To boil everything down to one simplistic message that our healthcare system is a disaster, a national emergency, a rolling inhumane crisis, is to do a disservice to the fact that the numbers on trolleys had fallen by 200 between Wednesday and Friday. It is to do a disservice to the fact that we cannot run everything and resource everything based on what the maximum need in a crisis or emergency surge is going to be. It is also to do a disservice to the fact that part of the job of managing is to prepare for such surges, especially when they are entirely predictable.
The simple, populist answer is that we need to pump more money into the health system, and we do and we are, with more beds coming on stream all the time and hundreds of millions extra in the budget last year. But there is never just one simple populist answer to something as complicated as this. And sometimes, simple populist answers contradict each other. So on one hand, people are up in arms about how much consultants get paid. It is fashionable on the left to deride these demigods for thinking they deserve the large sums they get. But then we come to the annual trolley crisis and we discover that part of the problem is that the populist cutting of new consultant contracts means we can't get consultants to take up jobs in Ireland. So suddenly we need more resources to pay them more.

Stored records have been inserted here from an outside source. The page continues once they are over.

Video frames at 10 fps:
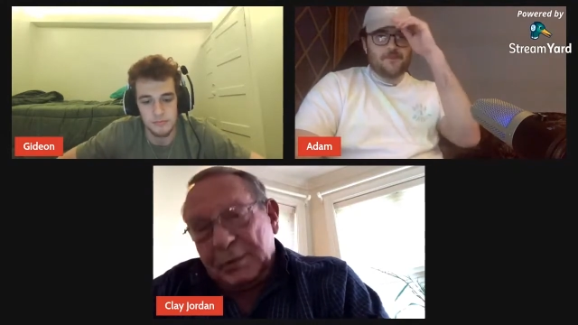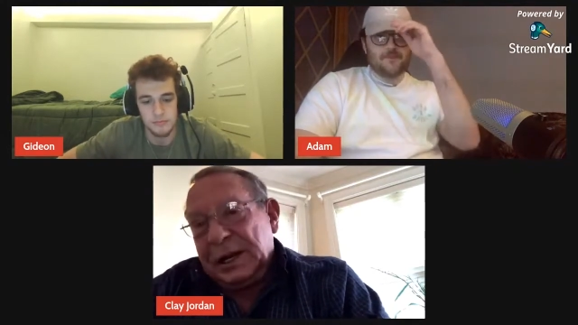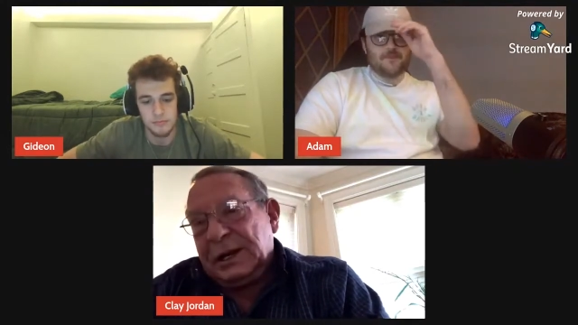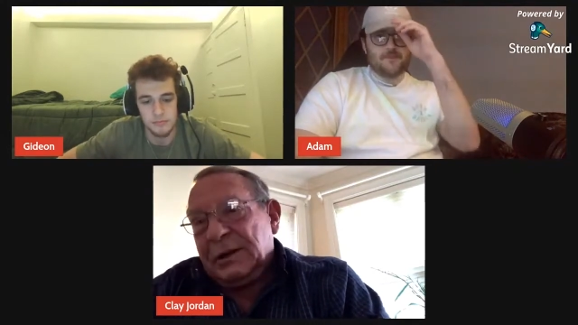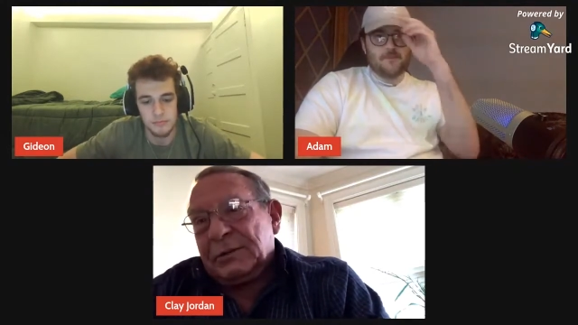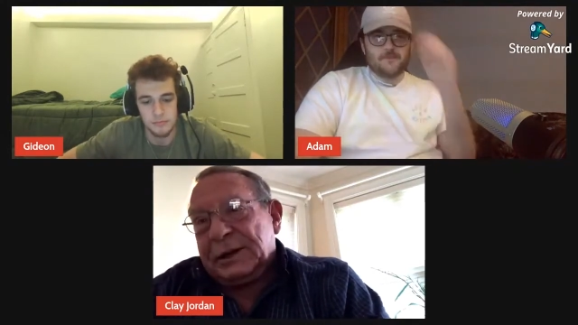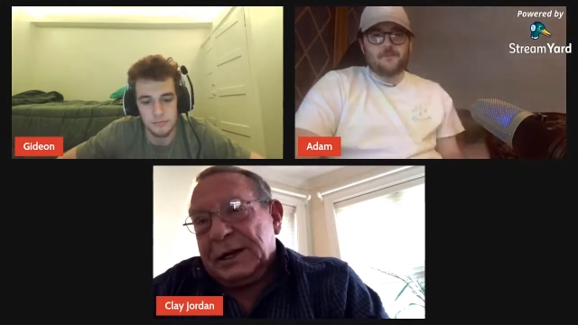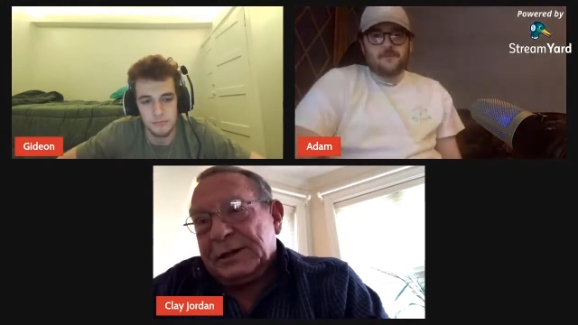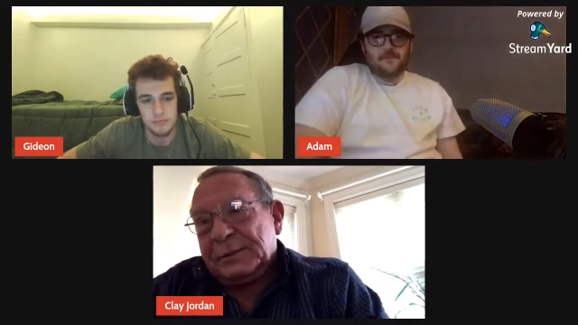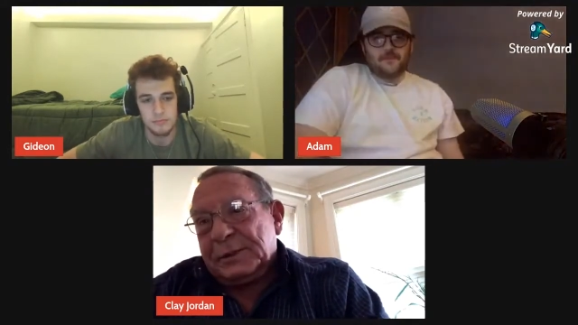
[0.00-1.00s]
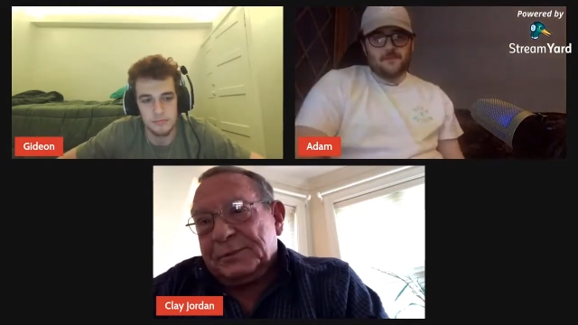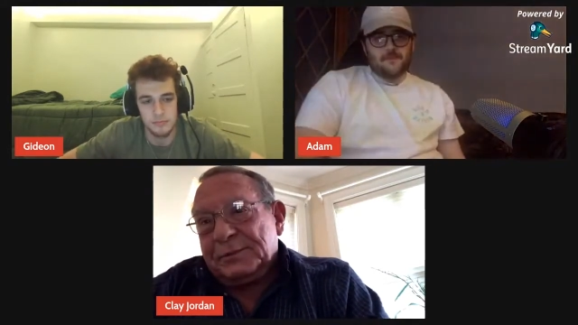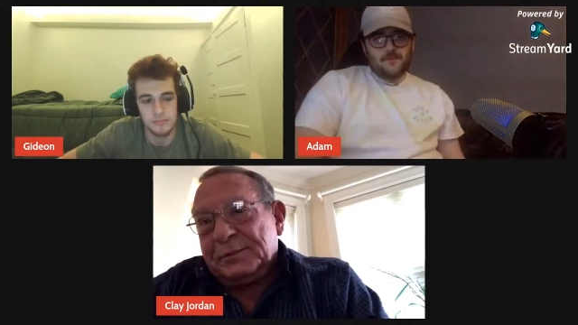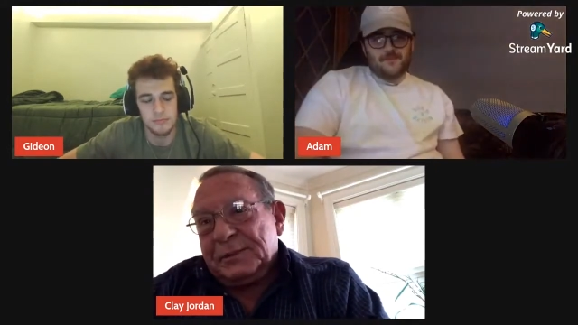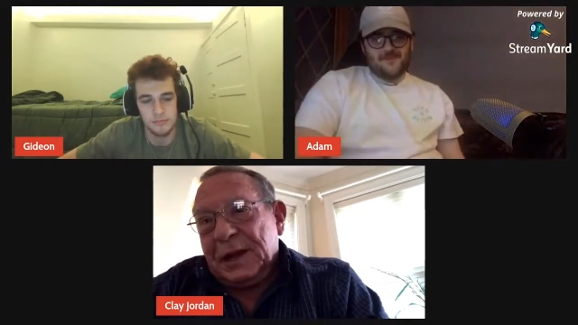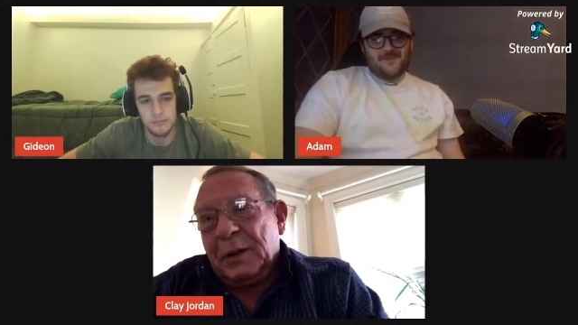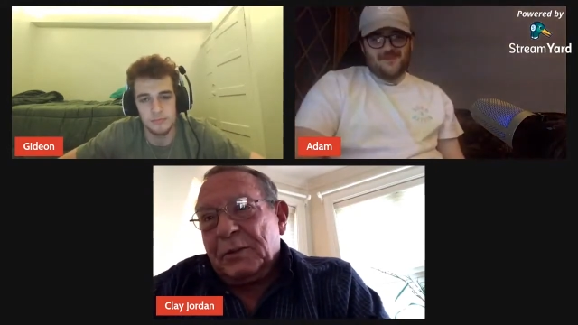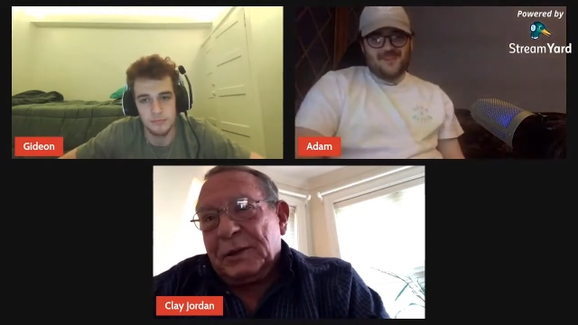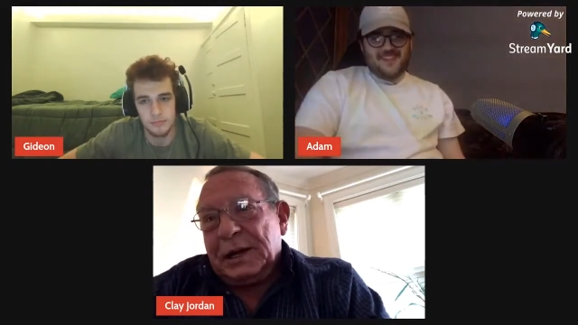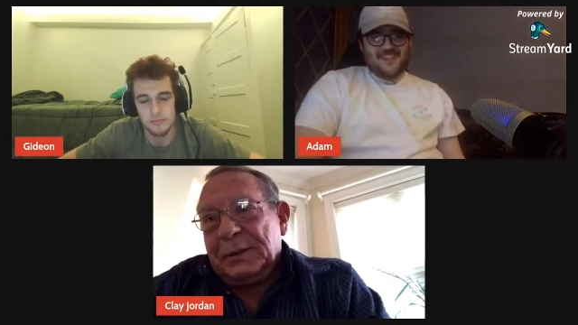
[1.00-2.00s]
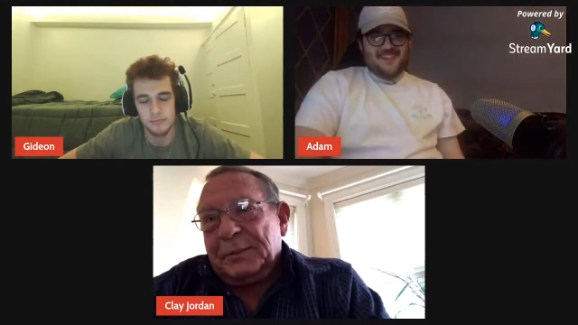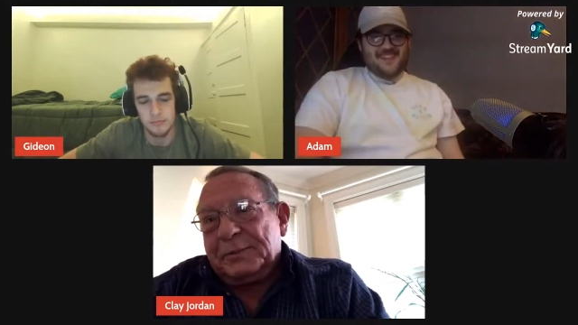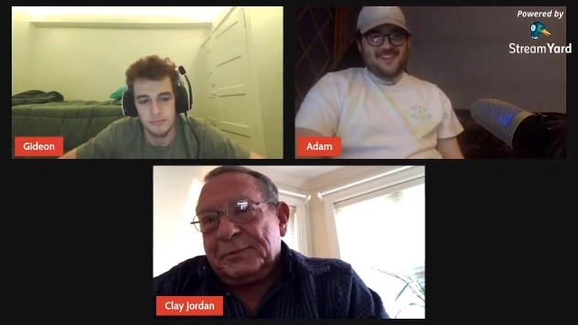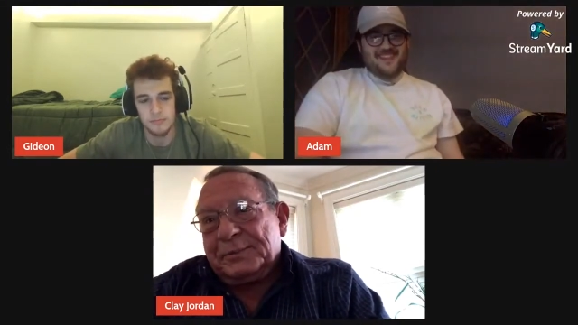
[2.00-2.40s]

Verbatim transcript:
Speaker 1: but he's not gonna catch mm. me. I will not let him.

It is understandable that the INMO, which is a union, would attempt at this time every year to take this one very simple trolleywatch measure, and use it to frame one big simple debate about our health service, suggesting one simple answer, which is more resources. And you'd be very reluctant to suggest any cynicism by this sector because we all know how hard they work and how little they often earn, and we all understand that they demonstrate extraordinary grace under pressure doing a job that most of us couldn't do.

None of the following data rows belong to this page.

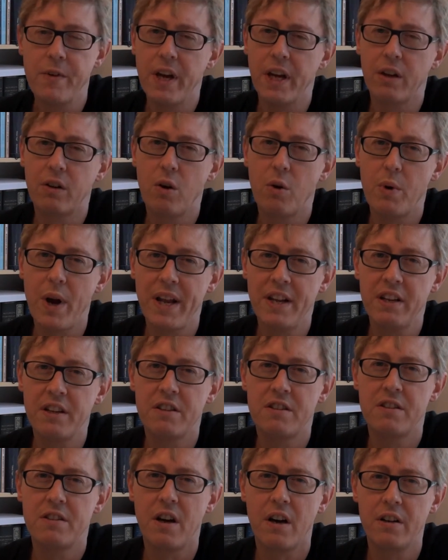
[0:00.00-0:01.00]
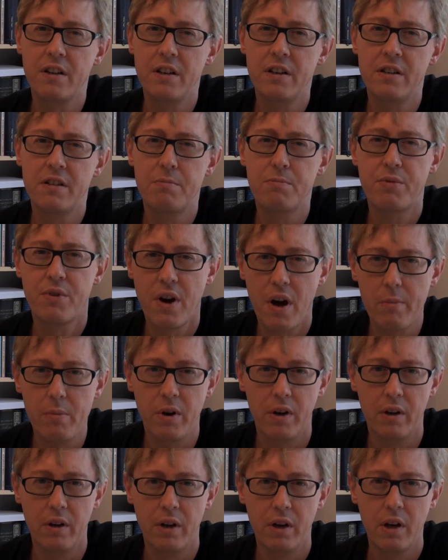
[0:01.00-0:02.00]
In Quranic studies
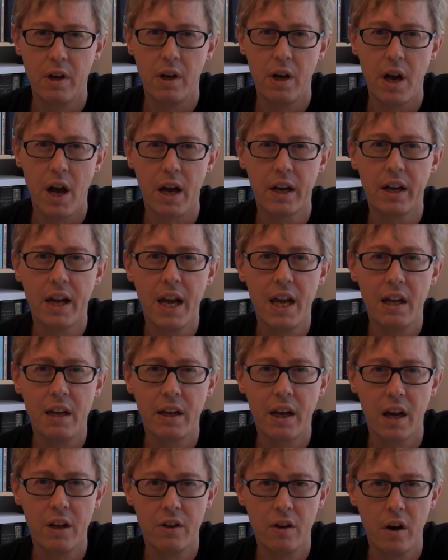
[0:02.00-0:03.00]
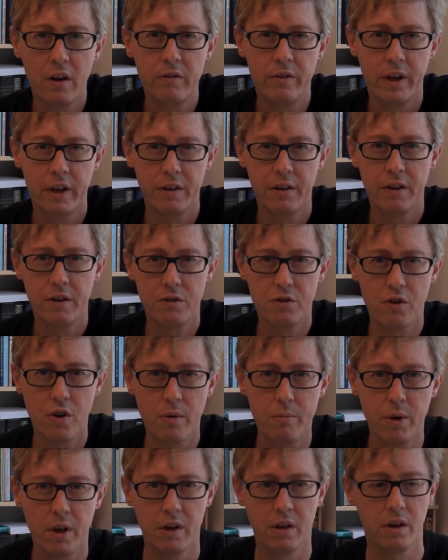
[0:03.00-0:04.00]
proper, Angelica Novia, the
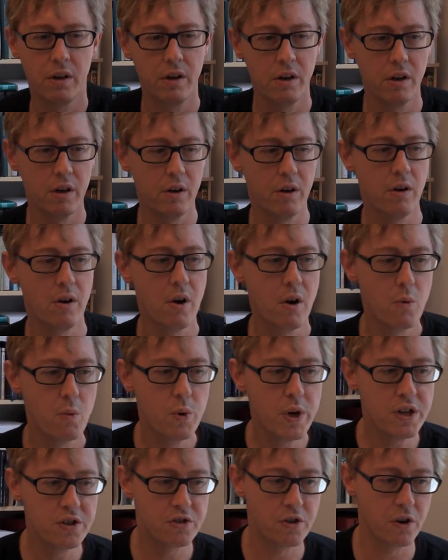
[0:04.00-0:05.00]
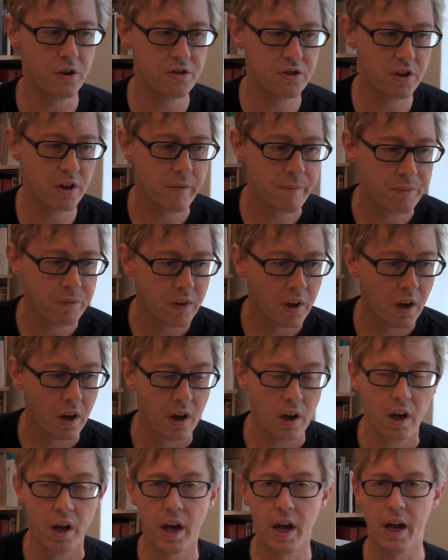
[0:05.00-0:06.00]
German researcher,
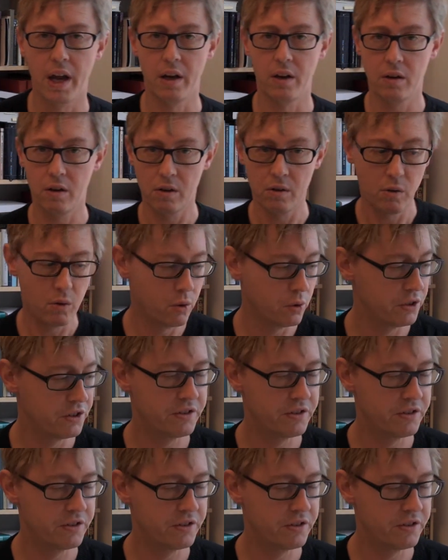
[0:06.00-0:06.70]
and who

But we also know the truth is that this is not one simple problem with one simple answer. And of course, right now, the whole thing is complicated by the fact that it is flu season. So there are many mundane things feeding into the current overcrowding. And many mundane things could feed into it in the coming weeks.

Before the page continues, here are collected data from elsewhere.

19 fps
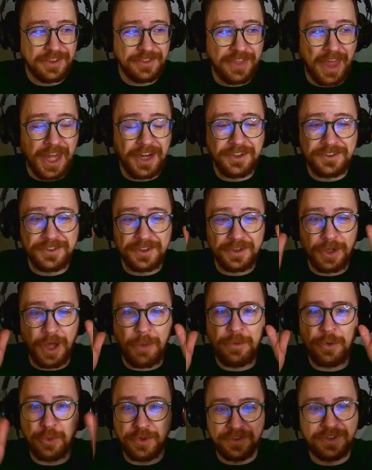That is, I
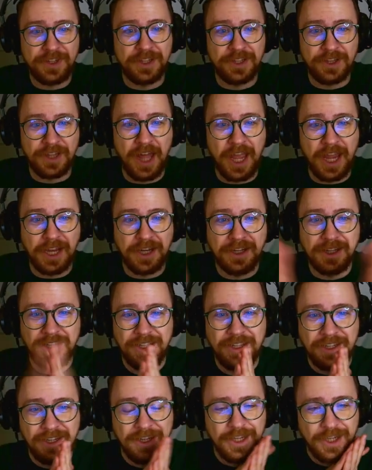mean, we see a light,
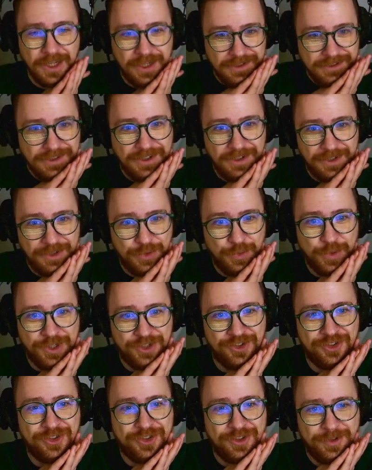
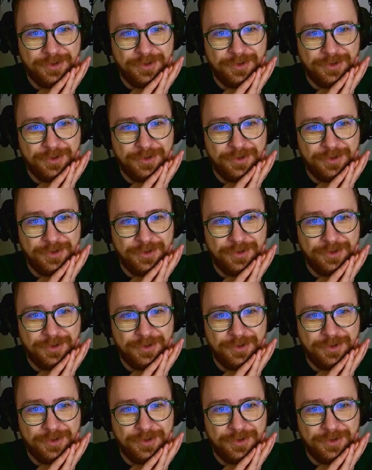which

Will parents keep children with cold- or flu-like symptoms home from school next week, or will they take a chance and send them in because they've had them home for two weeks? Will adults with symptoms stay at home from work or will they be tempted to go in because they are still catching up after the Christmas break? These are just a few of the many diverse and rather mundane factors that will influence trolleywatch over the next few weeks. Medicine is often about the seemingly mundane.
Peter Pronovost was the young intensive care specialist who popularised the notion of checklists in ICU units, just mundane lists of all the hundreds of tasks that had to be done in every case. It is thought he saved more lives that any of his contemporaries who were laboratory scientists, engaged in much more complicated and sexy research. You would imagine that if Pronovost was looking at the Irish situation this weekend, he would have, as one of the items on his checklist, that everyone working in a hospital should have the flu jab. Indeed, health care workers are on the list of people who should absolutely have it, along with various other categories of vulnerable people - those with chronic illnesses, cancer patients or those with reduced immunity, pregnant women, people in long-stay facilities. The flu jab was such a no-brainer this year that I even took it for the first time. Only 38pc of people working in our hospitals have had it. Just half of those in work in acute hospitals have had it. This is apparently an improvement on previous years. And hospital workers cannot be coerced into having the flu jab.
The answers to these crises are never simple, are they?